What the task requires:
Skip any image you find and restate the rest of the data word for word.

Recorded information:

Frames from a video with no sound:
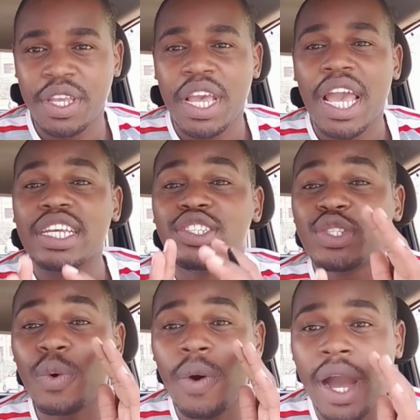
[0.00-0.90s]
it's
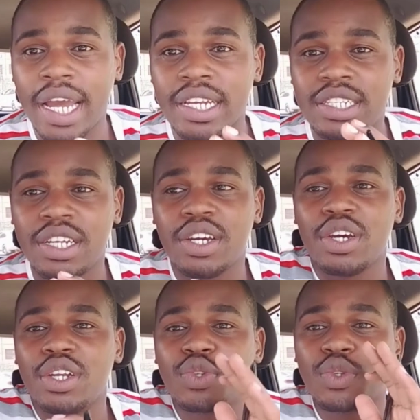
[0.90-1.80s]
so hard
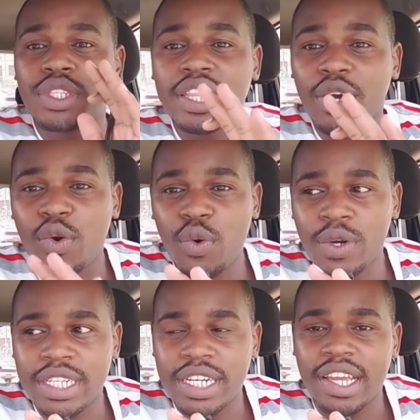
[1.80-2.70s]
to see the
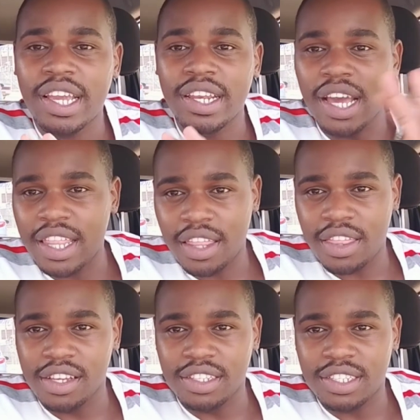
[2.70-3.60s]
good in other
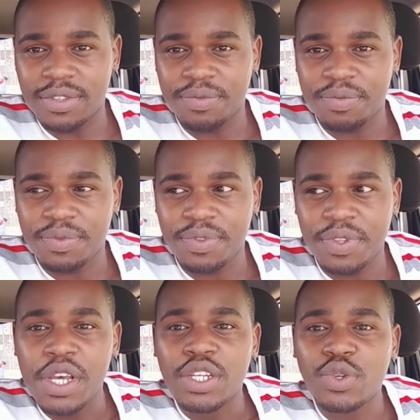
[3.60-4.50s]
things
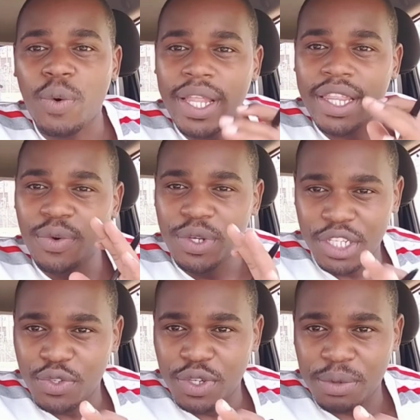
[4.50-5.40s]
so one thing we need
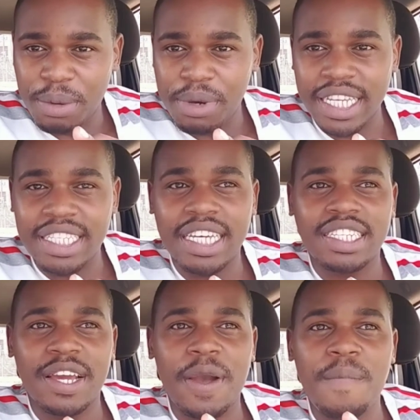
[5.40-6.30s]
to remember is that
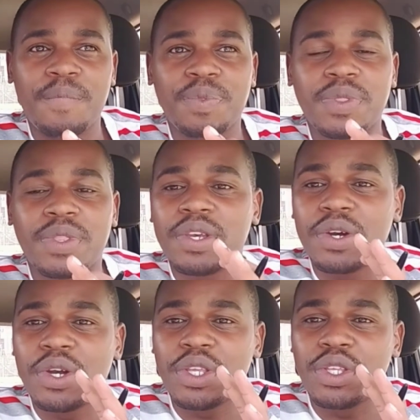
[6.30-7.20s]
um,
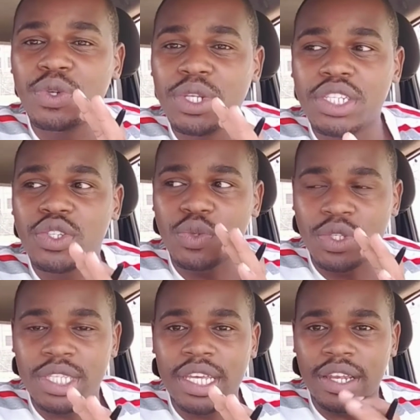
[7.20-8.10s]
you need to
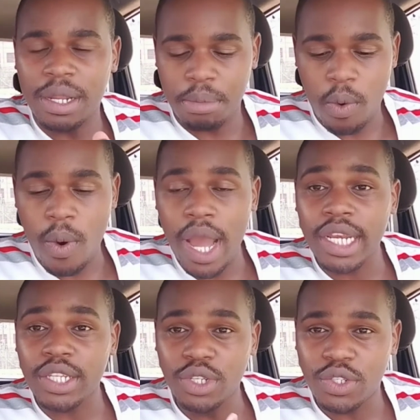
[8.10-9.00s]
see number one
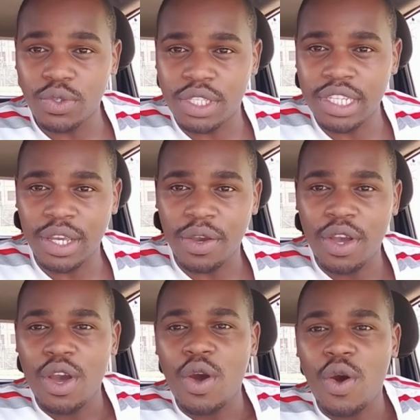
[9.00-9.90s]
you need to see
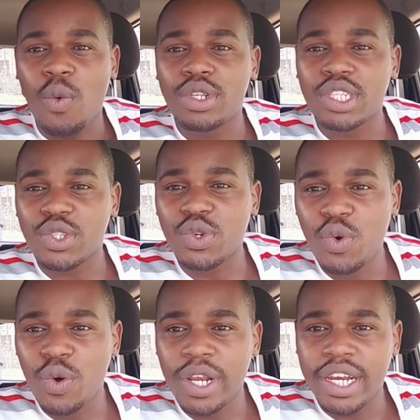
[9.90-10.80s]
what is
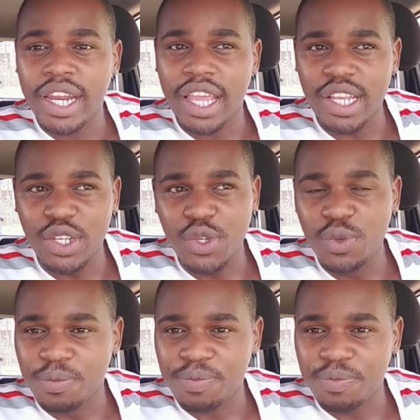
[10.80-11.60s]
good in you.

Answer:
Frames from a video with no sound:
[0.00-0.90s]
it's
[0.90-1.80s]
so hard
[1.80-2.70s]
to see the
[2.70-3.60s]
good in other
[3.60-4.50s]
things
[4.50-5.40s]
so one thing we need
[5.40-6.30s]
to remember is that
[6.30-7.20s]
um,
[7.20-8.10s]
you need to
[8.10-9.00s]
see number one
[9.00-9.90s]
you need to see
[9.90-10.80s]
what is
[10.80-11.60s]
good in you.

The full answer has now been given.